Current Institutional Affiliation
Aronson Assistant Professor, Political Science and International Studies, Johns Hopkins University

Award Information

International Dissertation Research Fellowship 2009
Institutional Affiliation (at time of award):
Political Science, University of Chicago
Reinventing Resistance: Palestinian Refugee Camps and Post-PLO Politics in Lebanon

Sixty years after the first Palestinian camps were established in Lebanon, refugee districts have become sites of a vibrant, multifaceted, and frequently contentious political debate. While the Palestinian polity has always reflected multiple ideologies, the PLO dominated military and social institutions in Lebanon from the mid-1960s until it withdrew in 1982. Afterwards, as Palestinians in Lebanon encountered war, occupation, reconstruction, and internal conflict, novel groups and forms of political order emerged within the camps. My project asks how new organizations filled the void left by the PLO and why different camps followed drastically divergent political trajectories. I focus on three critical themes: analyzing interactions between Palestinian groups and external actors such as Hizb Allah; evaluating the consequences of inter-factional competition for social capital and prestige; and building an understanding of how and when Palestinian organizations drew upon different social and political resources.
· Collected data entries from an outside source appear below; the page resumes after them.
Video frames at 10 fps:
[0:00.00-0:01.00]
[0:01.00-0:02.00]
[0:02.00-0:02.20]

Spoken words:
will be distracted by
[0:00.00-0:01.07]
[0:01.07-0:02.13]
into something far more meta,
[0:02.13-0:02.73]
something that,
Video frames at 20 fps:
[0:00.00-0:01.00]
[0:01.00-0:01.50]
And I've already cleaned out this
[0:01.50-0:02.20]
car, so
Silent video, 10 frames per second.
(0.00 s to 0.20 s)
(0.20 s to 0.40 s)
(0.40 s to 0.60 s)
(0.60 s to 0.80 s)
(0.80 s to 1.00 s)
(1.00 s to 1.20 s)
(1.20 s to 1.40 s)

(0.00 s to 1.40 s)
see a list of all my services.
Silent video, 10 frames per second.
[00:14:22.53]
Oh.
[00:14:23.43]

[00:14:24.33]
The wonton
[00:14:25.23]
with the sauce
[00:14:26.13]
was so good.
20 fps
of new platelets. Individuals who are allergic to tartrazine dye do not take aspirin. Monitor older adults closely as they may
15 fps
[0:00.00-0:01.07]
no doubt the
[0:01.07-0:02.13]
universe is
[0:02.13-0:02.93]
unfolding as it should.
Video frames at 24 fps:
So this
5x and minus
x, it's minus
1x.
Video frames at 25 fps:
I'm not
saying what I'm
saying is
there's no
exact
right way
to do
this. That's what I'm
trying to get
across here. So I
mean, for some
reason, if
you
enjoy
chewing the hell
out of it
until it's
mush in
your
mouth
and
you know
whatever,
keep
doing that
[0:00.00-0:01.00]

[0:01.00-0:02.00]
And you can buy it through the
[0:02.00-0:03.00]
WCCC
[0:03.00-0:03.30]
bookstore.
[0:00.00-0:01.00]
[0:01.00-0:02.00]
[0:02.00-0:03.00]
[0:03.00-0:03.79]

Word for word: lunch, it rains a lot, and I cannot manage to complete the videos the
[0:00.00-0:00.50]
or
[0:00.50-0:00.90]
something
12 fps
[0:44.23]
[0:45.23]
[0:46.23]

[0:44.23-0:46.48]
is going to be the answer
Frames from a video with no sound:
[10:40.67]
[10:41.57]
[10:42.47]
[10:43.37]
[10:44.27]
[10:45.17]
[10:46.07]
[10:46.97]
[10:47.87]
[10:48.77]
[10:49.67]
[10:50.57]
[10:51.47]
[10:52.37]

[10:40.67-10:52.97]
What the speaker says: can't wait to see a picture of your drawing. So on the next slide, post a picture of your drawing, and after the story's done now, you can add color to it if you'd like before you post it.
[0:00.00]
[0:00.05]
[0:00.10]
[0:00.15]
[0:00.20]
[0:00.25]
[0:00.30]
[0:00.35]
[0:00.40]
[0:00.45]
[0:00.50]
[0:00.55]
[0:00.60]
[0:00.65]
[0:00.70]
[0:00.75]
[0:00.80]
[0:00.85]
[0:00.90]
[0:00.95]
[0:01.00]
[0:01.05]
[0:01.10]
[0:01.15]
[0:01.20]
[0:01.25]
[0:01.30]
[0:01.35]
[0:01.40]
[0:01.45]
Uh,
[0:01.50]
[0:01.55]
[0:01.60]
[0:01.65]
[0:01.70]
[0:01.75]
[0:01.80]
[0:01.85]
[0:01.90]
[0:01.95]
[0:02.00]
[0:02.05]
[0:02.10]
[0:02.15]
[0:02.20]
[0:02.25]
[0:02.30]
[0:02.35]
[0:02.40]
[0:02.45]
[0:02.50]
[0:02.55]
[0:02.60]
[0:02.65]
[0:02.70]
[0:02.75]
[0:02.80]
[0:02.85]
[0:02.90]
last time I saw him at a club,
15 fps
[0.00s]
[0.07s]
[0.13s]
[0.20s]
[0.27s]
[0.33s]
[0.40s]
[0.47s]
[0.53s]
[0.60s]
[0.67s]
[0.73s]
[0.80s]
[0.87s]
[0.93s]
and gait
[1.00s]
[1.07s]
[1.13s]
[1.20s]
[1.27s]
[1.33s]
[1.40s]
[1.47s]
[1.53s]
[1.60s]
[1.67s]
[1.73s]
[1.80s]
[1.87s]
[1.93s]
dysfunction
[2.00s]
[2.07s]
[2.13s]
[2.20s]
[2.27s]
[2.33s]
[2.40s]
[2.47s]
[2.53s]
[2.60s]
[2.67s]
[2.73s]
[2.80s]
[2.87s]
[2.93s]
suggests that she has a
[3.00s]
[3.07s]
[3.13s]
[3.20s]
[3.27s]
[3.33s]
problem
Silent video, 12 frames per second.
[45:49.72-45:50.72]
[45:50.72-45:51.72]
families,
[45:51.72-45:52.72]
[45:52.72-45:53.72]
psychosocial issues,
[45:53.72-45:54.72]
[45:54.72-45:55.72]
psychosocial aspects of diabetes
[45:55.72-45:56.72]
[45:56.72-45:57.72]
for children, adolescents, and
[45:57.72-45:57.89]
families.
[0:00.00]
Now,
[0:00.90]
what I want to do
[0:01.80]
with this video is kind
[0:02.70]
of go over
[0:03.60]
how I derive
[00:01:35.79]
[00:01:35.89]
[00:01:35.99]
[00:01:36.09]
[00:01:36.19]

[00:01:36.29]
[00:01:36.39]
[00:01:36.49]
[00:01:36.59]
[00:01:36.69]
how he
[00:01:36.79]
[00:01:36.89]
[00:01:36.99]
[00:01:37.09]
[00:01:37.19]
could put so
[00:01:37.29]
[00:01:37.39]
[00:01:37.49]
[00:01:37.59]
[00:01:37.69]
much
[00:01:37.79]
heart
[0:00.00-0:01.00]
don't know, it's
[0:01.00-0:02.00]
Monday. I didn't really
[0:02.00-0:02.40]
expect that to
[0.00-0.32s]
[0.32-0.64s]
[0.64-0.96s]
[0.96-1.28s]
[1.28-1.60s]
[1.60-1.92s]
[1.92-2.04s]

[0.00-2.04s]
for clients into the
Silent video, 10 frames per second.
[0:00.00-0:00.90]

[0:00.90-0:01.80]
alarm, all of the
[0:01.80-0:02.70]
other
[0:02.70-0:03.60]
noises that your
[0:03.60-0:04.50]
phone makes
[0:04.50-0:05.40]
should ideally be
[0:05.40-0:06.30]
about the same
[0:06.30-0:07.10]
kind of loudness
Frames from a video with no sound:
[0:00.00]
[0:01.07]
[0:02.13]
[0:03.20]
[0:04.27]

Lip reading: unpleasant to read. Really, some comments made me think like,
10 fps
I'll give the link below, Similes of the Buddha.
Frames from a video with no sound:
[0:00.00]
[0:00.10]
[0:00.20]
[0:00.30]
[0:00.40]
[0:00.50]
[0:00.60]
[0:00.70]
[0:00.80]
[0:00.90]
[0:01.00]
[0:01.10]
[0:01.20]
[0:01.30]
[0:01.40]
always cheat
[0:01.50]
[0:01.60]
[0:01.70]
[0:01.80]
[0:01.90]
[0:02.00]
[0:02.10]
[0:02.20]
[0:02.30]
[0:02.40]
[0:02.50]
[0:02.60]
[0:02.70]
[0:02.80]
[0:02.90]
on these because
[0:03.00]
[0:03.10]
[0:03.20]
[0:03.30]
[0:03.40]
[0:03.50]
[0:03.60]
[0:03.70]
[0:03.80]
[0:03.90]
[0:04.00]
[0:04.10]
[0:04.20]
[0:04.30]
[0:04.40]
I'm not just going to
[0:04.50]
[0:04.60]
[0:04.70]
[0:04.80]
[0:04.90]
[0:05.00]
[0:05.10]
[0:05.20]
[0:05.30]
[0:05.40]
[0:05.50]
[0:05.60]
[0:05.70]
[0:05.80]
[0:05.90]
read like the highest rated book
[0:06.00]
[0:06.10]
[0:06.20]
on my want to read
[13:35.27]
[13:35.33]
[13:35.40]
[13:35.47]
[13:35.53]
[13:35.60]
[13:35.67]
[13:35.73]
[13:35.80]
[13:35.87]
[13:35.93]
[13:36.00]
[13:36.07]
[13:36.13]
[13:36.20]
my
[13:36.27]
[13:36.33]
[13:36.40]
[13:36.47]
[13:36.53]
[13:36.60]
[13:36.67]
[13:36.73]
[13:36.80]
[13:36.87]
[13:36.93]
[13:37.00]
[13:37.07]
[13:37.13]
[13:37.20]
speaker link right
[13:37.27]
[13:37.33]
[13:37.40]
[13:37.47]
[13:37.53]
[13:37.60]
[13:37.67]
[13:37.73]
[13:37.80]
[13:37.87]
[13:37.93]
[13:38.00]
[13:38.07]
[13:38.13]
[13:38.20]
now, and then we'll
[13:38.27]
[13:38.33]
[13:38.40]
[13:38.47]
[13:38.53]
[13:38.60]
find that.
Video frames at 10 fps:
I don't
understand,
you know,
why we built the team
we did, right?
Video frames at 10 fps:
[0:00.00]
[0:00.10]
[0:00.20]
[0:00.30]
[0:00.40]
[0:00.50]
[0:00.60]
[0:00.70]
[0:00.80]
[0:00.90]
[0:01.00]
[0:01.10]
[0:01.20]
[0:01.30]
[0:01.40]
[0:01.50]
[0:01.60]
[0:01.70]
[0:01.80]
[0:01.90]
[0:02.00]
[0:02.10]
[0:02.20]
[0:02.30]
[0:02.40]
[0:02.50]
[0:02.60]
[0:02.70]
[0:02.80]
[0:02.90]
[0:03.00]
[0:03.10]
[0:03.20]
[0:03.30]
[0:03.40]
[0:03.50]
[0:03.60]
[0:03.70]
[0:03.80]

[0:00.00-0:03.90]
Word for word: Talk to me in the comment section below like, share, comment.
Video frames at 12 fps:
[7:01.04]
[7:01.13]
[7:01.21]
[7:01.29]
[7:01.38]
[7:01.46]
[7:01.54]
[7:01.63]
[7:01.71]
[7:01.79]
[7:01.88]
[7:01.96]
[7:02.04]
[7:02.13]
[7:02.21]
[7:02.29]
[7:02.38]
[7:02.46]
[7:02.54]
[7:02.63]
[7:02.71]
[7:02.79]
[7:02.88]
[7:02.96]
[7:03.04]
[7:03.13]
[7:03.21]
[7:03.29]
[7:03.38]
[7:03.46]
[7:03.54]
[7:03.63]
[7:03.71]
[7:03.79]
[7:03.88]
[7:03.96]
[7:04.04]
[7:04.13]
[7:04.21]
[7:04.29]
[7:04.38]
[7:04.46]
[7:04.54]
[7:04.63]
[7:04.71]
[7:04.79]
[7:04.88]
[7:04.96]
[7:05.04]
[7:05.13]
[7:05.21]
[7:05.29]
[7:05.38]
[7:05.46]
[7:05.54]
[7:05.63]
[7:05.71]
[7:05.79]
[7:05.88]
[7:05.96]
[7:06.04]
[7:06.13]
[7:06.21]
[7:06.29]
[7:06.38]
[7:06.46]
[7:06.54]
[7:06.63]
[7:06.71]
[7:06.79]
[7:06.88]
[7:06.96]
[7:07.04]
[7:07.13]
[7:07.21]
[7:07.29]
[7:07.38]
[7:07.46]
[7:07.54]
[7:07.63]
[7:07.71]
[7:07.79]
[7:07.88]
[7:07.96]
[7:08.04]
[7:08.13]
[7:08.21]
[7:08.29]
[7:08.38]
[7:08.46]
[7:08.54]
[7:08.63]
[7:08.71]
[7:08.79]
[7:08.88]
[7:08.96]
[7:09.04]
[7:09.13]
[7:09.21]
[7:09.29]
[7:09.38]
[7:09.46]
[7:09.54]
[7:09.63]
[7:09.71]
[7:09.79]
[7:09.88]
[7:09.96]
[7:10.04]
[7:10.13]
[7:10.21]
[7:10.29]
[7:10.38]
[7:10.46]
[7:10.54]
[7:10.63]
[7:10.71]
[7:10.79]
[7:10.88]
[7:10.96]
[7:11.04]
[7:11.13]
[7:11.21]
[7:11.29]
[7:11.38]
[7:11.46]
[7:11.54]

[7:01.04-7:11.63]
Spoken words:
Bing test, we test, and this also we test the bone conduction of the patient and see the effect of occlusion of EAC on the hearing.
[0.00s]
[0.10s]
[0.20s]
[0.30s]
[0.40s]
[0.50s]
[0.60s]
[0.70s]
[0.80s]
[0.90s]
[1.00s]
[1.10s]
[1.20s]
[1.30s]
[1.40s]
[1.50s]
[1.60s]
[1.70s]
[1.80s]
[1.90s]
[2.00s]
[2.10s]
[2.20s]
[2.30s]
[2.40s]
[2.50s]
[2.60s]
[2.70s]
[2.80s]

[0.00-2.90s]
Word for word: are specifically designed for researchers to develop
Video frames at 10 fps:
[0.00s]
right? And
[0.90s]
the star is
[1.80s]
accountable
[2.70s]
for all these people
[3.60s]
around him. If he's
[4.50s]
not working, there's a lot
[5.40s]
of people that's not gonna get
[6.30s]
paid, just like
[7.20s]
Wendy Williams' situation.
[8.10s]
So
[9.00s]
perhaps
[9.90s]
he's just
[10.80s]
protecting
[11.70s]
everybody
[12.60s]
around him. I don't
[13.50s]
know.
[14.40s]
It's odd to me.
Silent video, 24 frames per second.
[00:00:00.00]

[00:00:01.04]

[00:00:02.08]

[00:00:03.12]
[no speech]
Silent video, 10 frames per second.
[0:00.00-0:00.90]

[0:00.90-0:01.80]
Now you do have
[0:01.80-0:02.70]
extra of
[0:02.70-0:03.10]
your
I argue that groups’ varied use of local social networks and strategic international alliances to gain influence led to distinctive patterns of organizational development and divergent practices of intra-camp governance. Methodologically, this dissertation combines ethnographic techniques with organizational and network analysis to focus on political organizations as the central brokers between local Palestinian communities and external actors such as the Lebanese state and the international community. It contributes to theoretical literature by showing that organizational approaches are particularly well-suited to explaining how political order(s) can develop in contexts where the state is weak or absent. I also challenge previous scholarship on both the Middle East and on militant factions by combining organizational perspectives with work on governance, mobilization, and political violence.